Sclerosing cholangitis

George R MacFaul, Roger W Chapman
Current Opinion in Gastroenterology 2005, 21 (3): 348-53

PURPOSE OF REVIEW: Primary sclerosing cholangitis is a chronic cholestatic liver disease characterized by strictures of the biliary tree. It is immune mediated, although the precise cause remains unknown. Recent reports have shown a higher prevalence and burden of disease than was previously suspected.

RECENT FINDINGS: The research into the etiopathogenesis, epidemiology, diagnosis of cholangiocarcinoma, medical and surgical therapy, and timing and outcome of liver transplantation is discussed.
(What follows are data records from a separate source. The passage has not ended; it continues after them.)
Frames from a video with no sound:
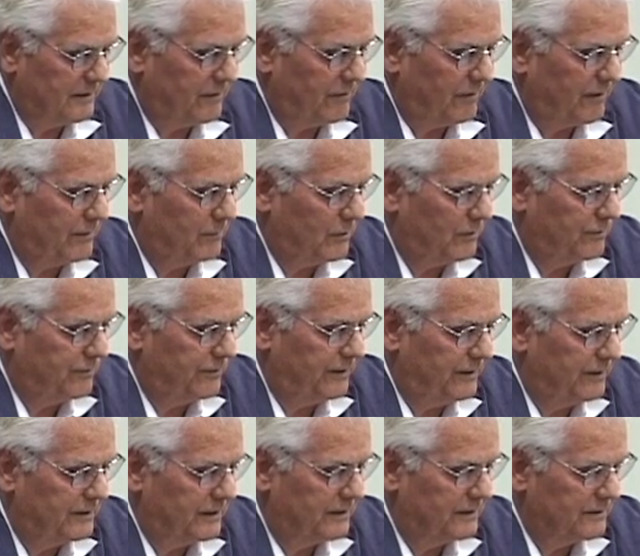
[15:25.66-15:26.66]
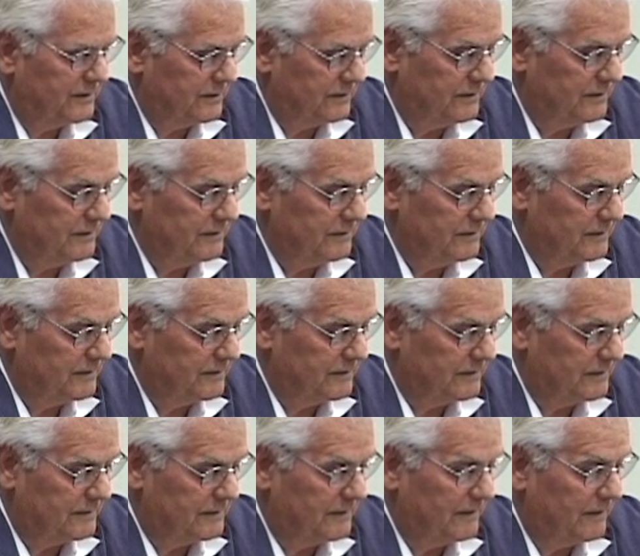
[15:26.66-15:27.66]
incredible feelings
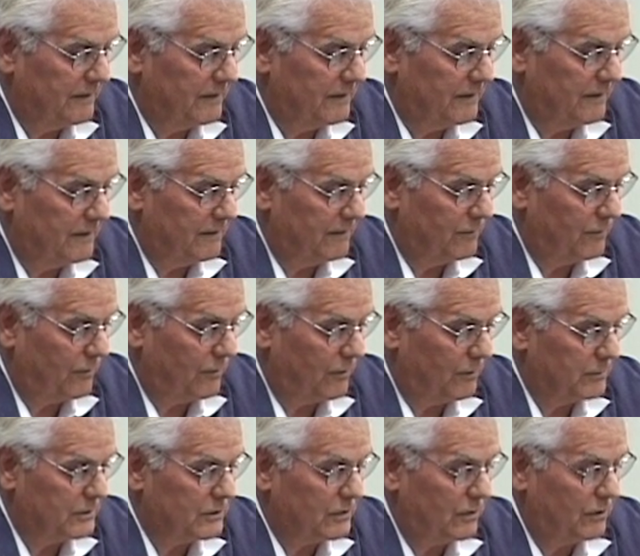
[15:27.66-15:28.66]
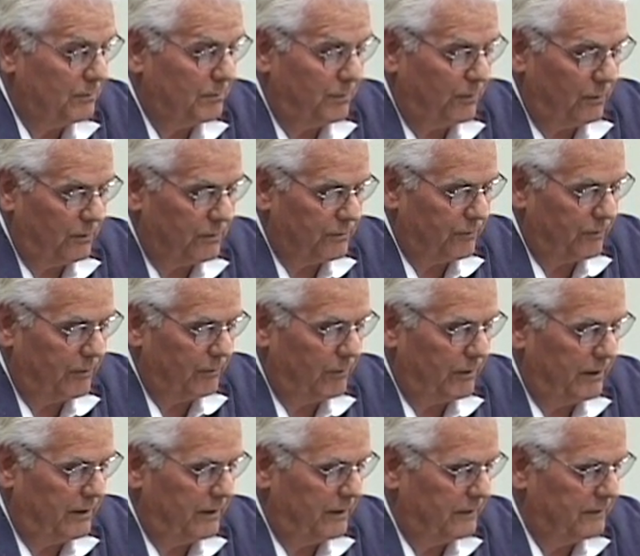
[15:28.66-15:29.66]
for him. It's called Poetry
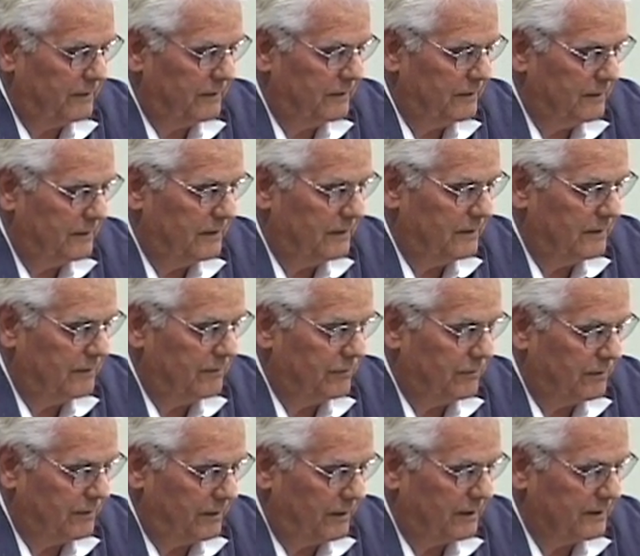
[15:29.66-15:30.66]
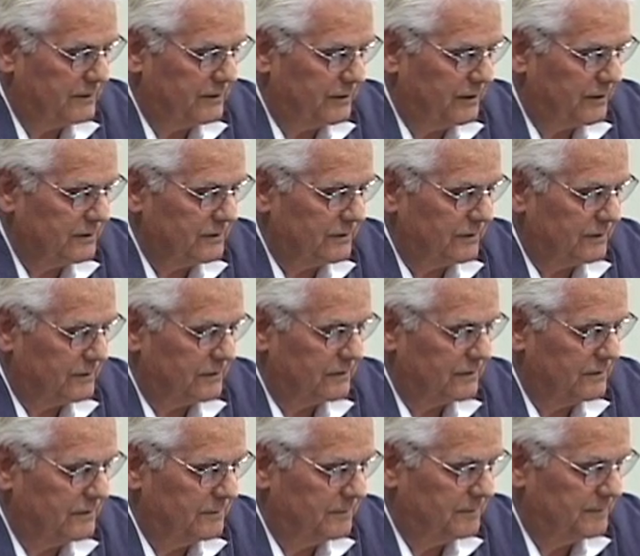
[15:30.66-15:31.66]
Reading for Don
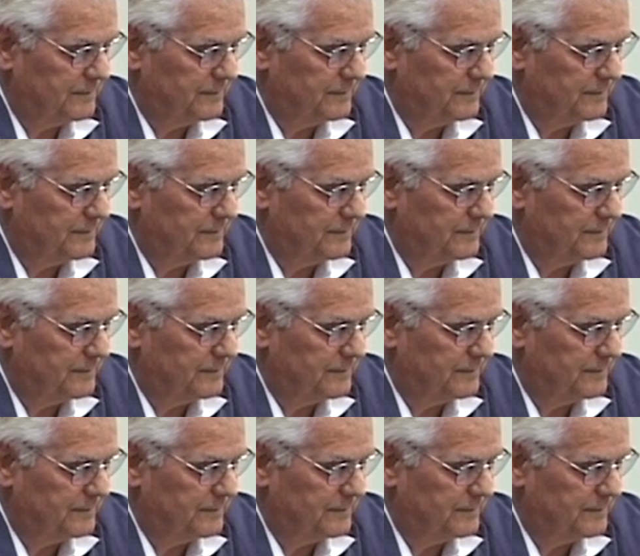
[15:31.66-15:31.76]
Justice.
SUMMARY: Genetic heterogeneity among patients with primary sclerosing cholangitis is supported, and further gene polymorphisms associated with protection against primary sclerosing cholangitis have been elucidated. Bile duct injury seems to be a multistep process. Magnetic resonance cholangiopancreatography is a cost-effective and accurate way of diagnosing primary sclerosing cholangitis in comparison with endoscopic retrograde cholangiopancreatography. Ursodeoxycholic acid may have a role as a colorectal and hepatobiliary cancer chemopreventive agent. Liver transplantation remains the only treatment in end-stage disease. The 5-year and 10-year patient and graft survival rates are comparable with those in patients without primary sclerosing cholangitis, but there is a higher rate of retransplantation for primary sclerosing cholangitis in most centers. Hepatobiliary malignancy is found in a minority of patients at transplantation, although 5-year survival rates for these patients are still promising.